WORK TASK: Every record that follows should be written out again without any change.
^^^^
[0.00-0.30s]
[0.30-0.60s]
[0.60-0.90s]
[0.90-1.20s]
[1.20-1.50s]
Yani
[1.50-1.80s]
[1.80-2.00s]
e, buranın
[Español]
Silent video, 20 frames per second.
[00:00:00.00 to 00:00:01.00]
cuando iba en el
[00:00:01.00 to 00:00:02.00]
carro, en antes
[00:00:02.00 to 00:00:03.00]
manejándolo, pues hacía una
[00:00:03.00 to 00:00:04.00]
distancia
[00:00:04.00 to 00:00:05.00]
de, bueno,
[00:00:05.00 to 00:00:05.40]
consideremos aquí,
^^^^
PROBLEM SOLUTION:
[0.00-0.30s]
[0.30-0.60s]
[0.60-0.90s]
[0.90-1.20s]
[1.20-1.50s]
Yani
[1.50-1.80s]
[1.80-2.00s]
e, buranın
[Español]
Silent video, 20 frames per second.
[00:00:00.00 to 00:00:01.00]
cuando iba en el
[00:00:01.00 to 00:00:02.00]
carro, en antes
[00:00:02.00 to 00:00:03.00]
manejándolo, pues hacía una
[00:00:03.00 to 00:00:04.00]
distancia
[00:00:04.00 to 00:00:05.00]
de, bueno,
[00:00:05.00 to 00:00:05.40]
consideremos aquí,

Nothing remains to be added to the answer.